For me, a rite of spring is the arrival of the first rosés, and even if the weather doesn’t quite suggest it, tasting these often-delicate and subtle pink wines certainly does. Rosés have soared in popularity in recent years and with good reason. They are among the most versatile food wines and can be served with everything from fish to meat.
As in most years, I received some of the season’s first rosés from Frederick Wildman and Sons, the venerable New York importer that has its hand in just about every corner of the wine world. Three from France and one from Spain stood out, all of them from 2013.
Since rosés are generally not made for aging and are appealing in part for their freshness, you’ll want to stick with the most recent vintage. They are made, of course, from red grapes with only minimal contact with the color-producing skins during fermentation. As for price, you’ll almost never have to spend more than $20 on a rosé, and many are much cheaper than that (although I have included one that’s a bit more expensive here).
Marc Roman’s 2013 Rosé from the south of France is an $11 bargain, bottled under the non-specific “Vin de France” designation. But that doesn’t matter. This is delicious, fruity, easy-to-drink rosé made from 100 percent syrah, with cherry and raspberry notes and minerals on the finish. It’s great on its own and will work well with all kinds of foods, including burgers and hot dogs on the grill.
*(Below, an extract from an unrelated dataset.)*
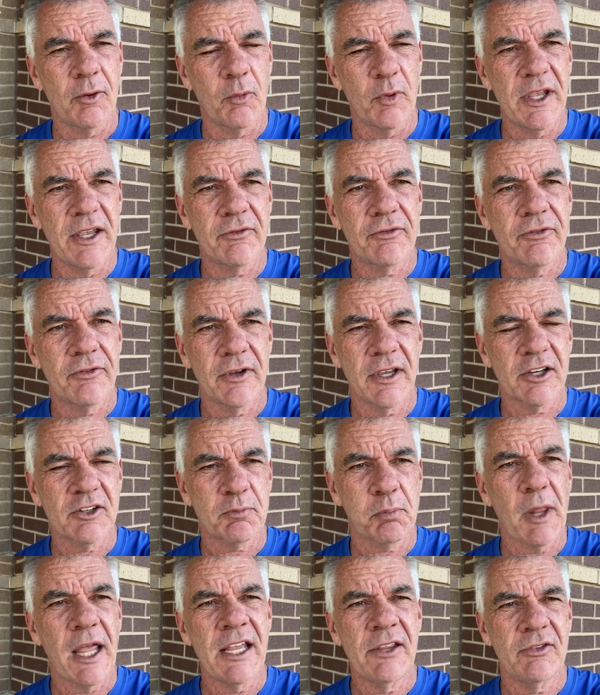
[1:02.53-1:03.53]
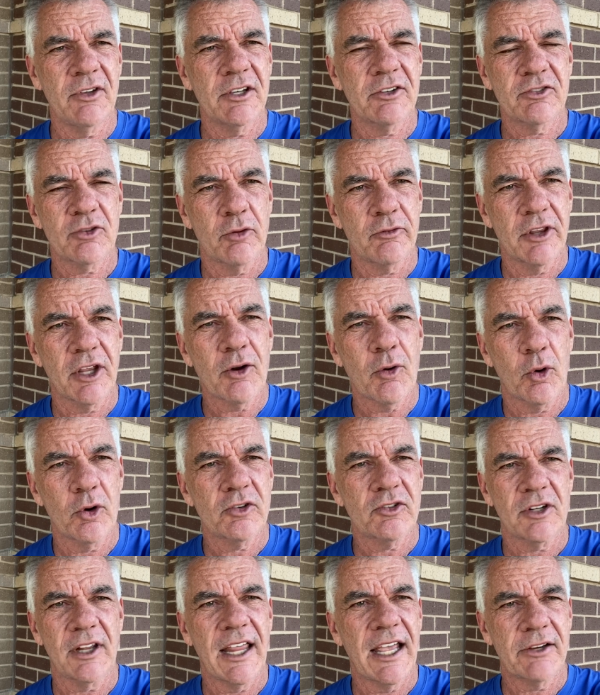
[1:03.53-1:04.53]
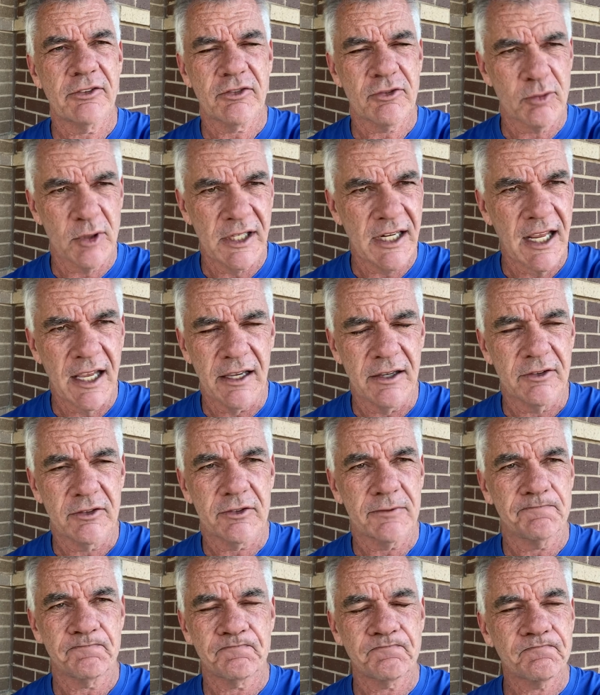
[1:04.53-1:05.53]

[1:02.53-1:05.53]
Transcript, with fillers: we have explained this over the course of the last three days.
From Spain, El Coto’s 2013 Rioja Rosado is a 50-50 blend of tempranillo and garnacha (grenache) with a beautiful, smoked salmon color and a suggested price of $13. El Coto is a well-known brand and the rosé almost always delivers. The ’13 is dominated by raspberry tastes and has herb and Graham cracker notes and a vanilla touch. The flavors emerge as it warms up a bit.
Another popular and widely available rosé is Paul Jaboulet’s “Parallèle 45” Côtes du Rhône from France. The 2013 is one of the best vintages I’ve tasted in this wine and is a blend of 50 percent grenache, 40 percent cinsault and 10 percent syrah. The fruit is mainly strawberry with lemon and spice notes – fresh, racy and delightful at $15.
A step up is Pascal Jolivet’s 2013 Sancerre Rosé from France’s Loire Valley. Like the reds from Sancerre, it is made from pinot noir and is a beautifully elegant and delicate wine. Supported by mouthwatering acidity and a good deal of minerality, its color is light copper, its tastes evoke ripe raspberry and yellow peach and there is a subtle creaminess on the finish. It’s a great apéritif wine and will pair well with all kinds of lighter dishes, including grilled chicken and shrimp, salmon, tuna, lobster and sushi. While steep for rosé at $27, this is a serious and impressive wine for a special meal.
It’s worth noting that rosés are generally lower in alcohol than many red wines, often just 12.5 or 13 percent, which is part of what makes them so easy to drink.